**THE TASK:** Could you print each entry below verbatim while omitting the pictures?
--- DATASET EXTRACT Enclosed Below ---
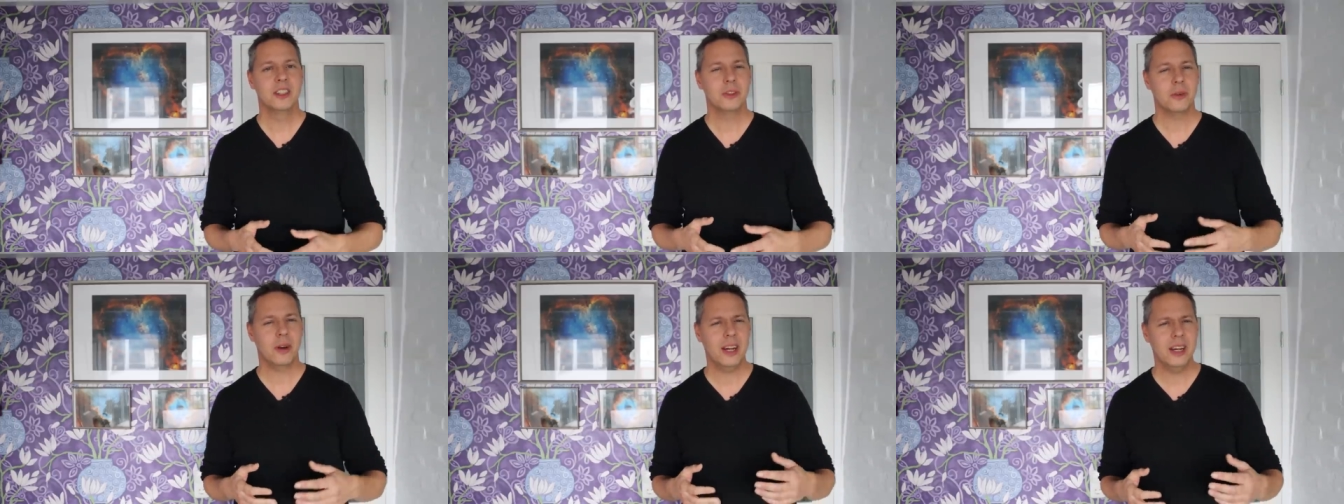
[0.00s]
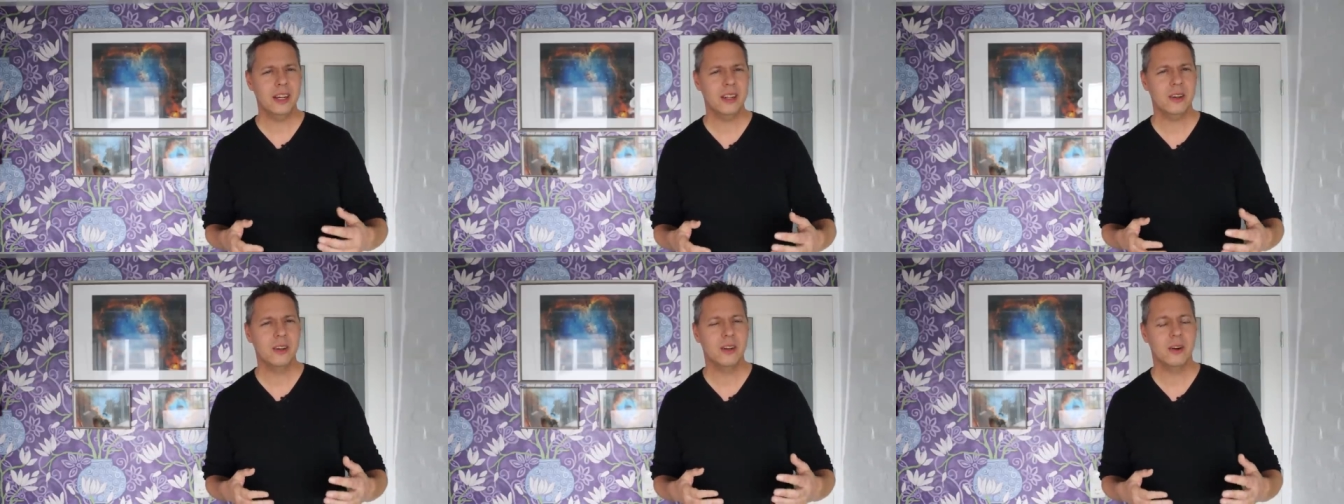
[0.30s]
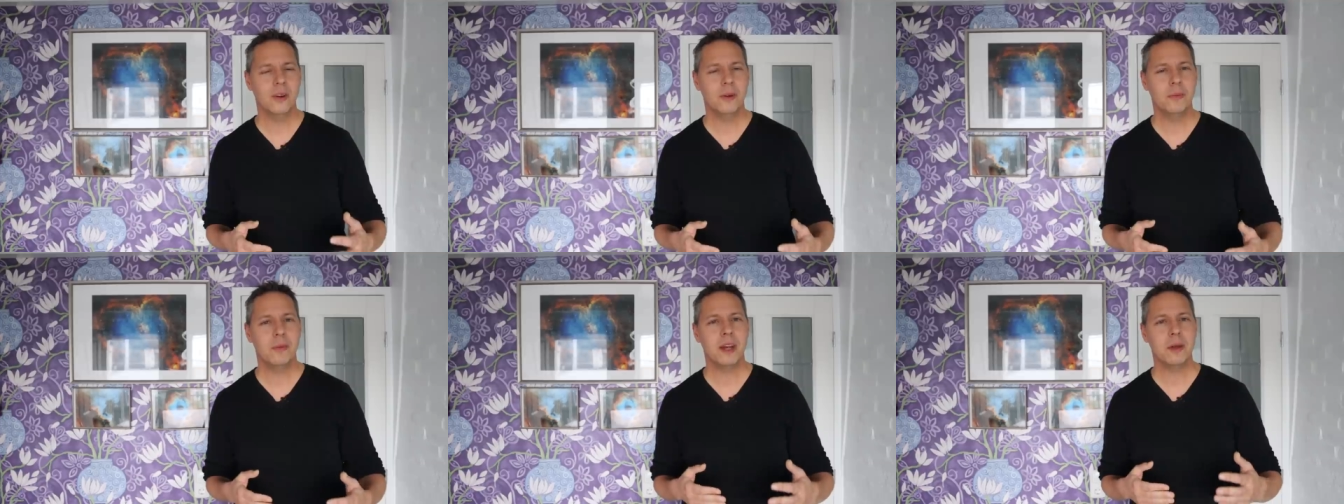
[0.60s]
trying to
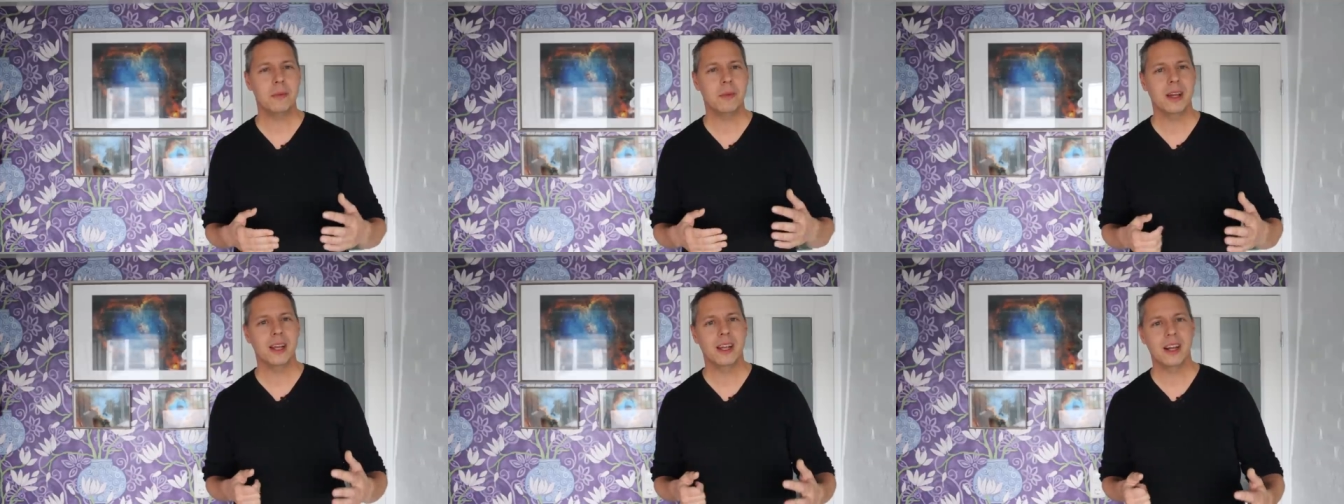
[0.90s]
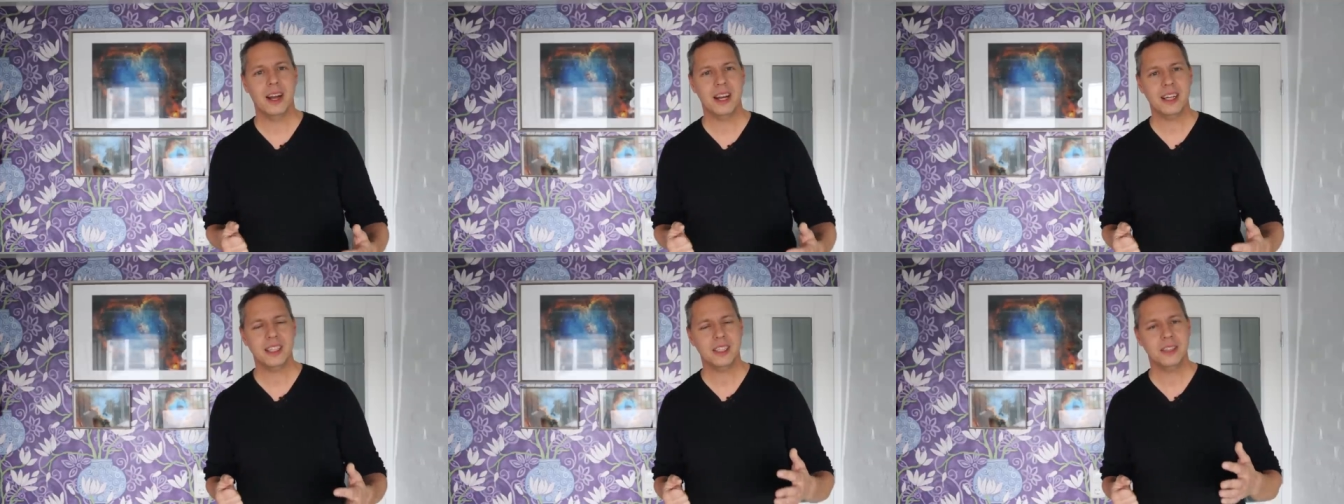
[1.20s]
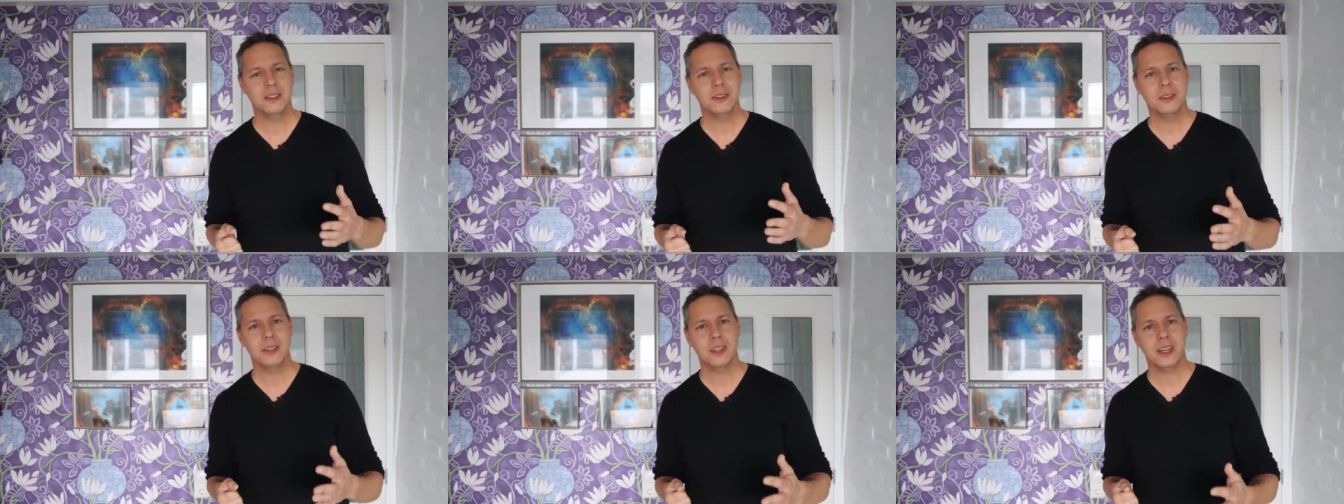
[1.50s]
collimate my
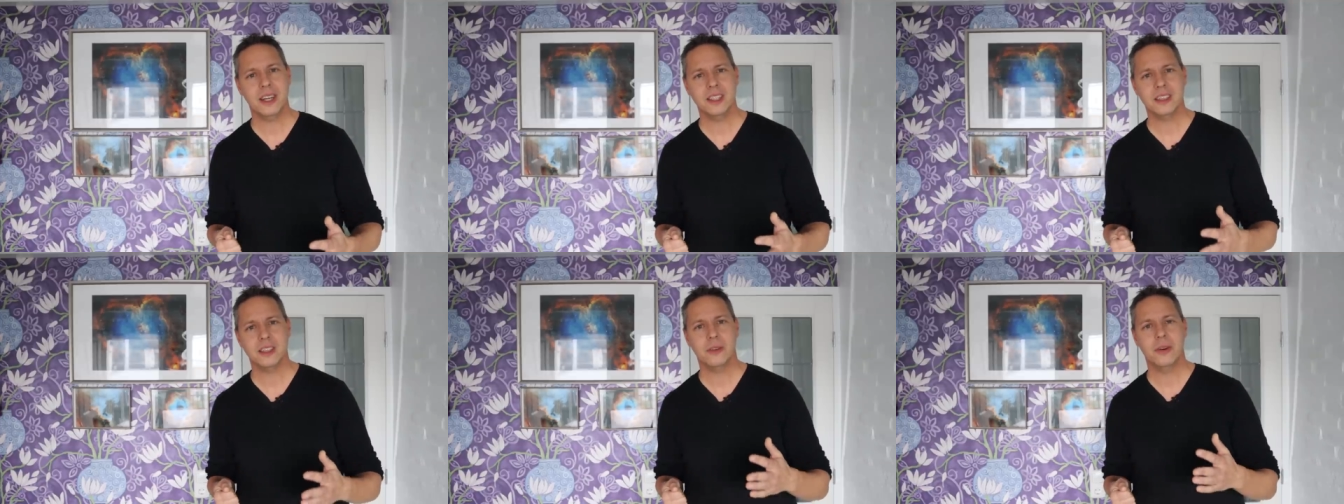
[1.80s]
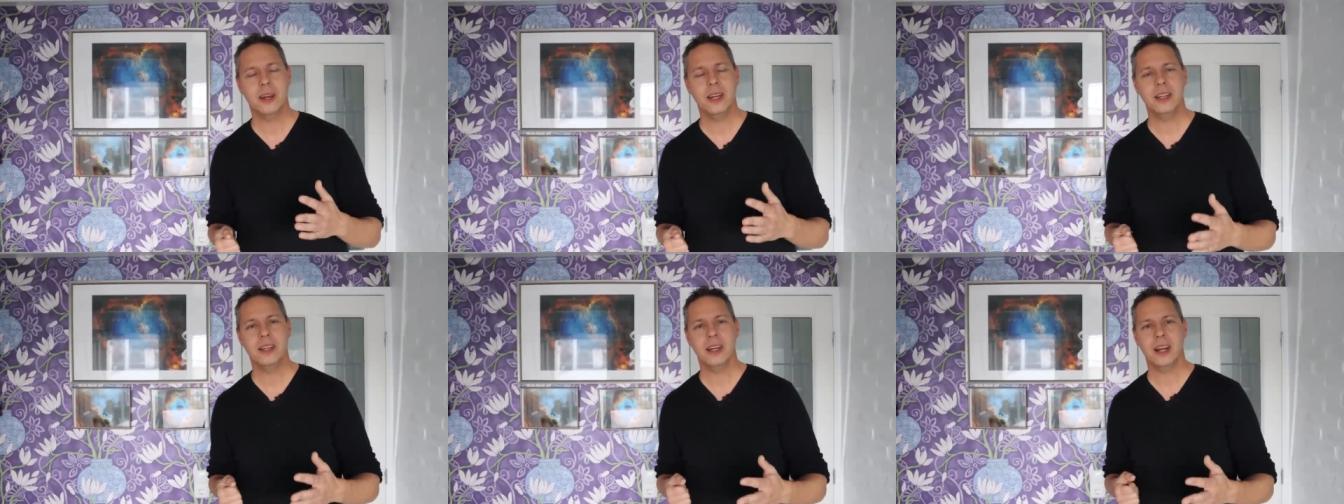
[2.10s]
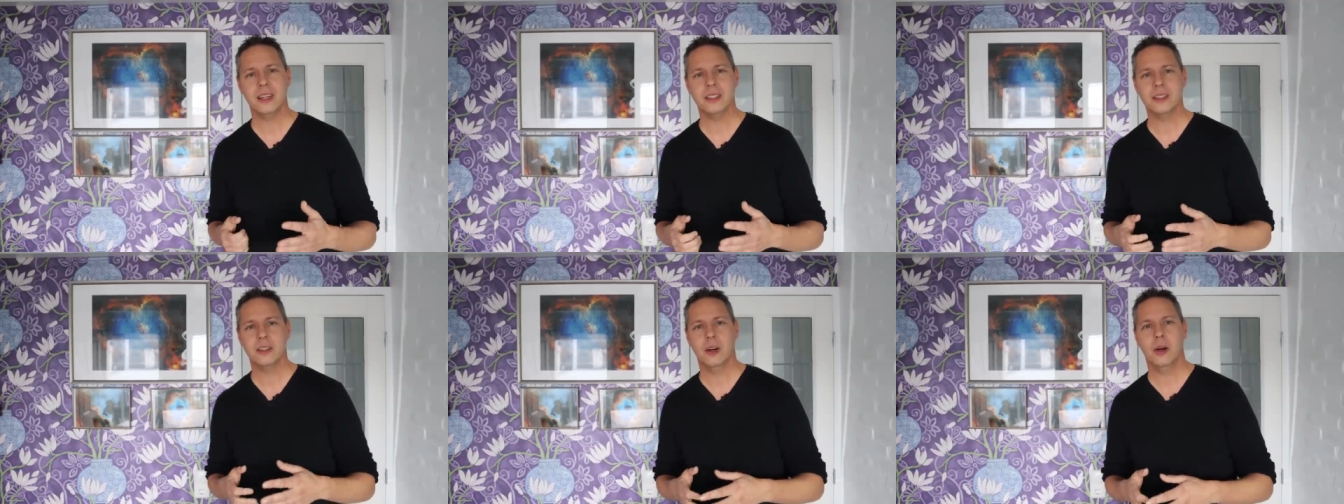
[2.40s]
classical Cassegrain
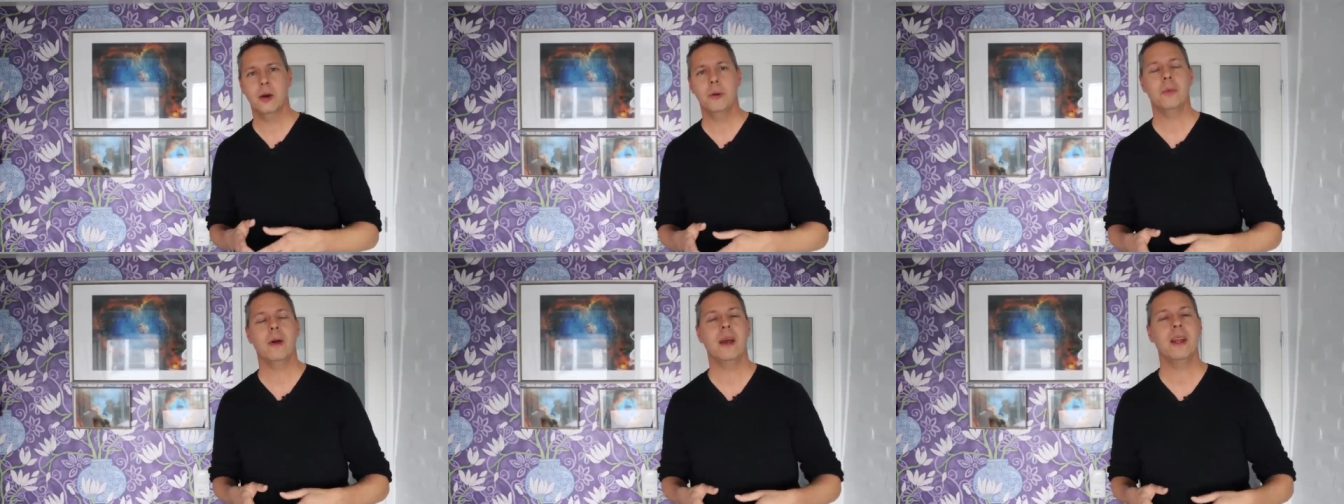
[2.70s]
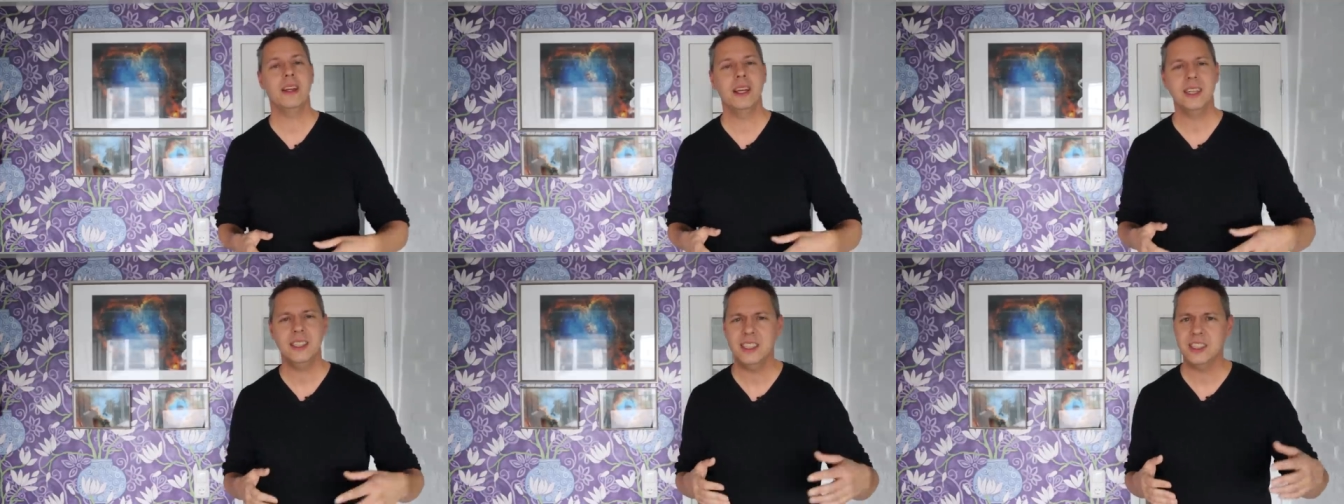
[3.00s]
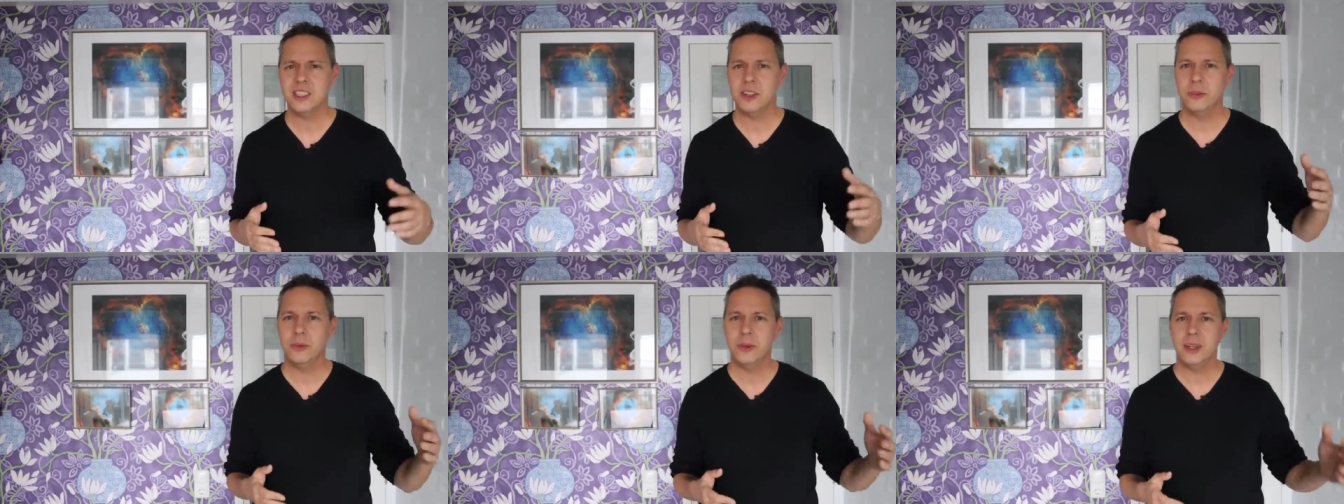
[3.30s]
telescope and this is a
--- End of Enclosed DATASET EXTRACT ---
**EXERCISE OUTPUT:**
[0.00s]
[0.30s]
[0.60s]
trying to
[0.90s]
[1.20s]
[1.50s]
collimate my
[1.80s]
[2.10s]
[2.40s]
classical Cassegrain
[2.70s]
[3.00s]
[3.30s]
telescope and this is a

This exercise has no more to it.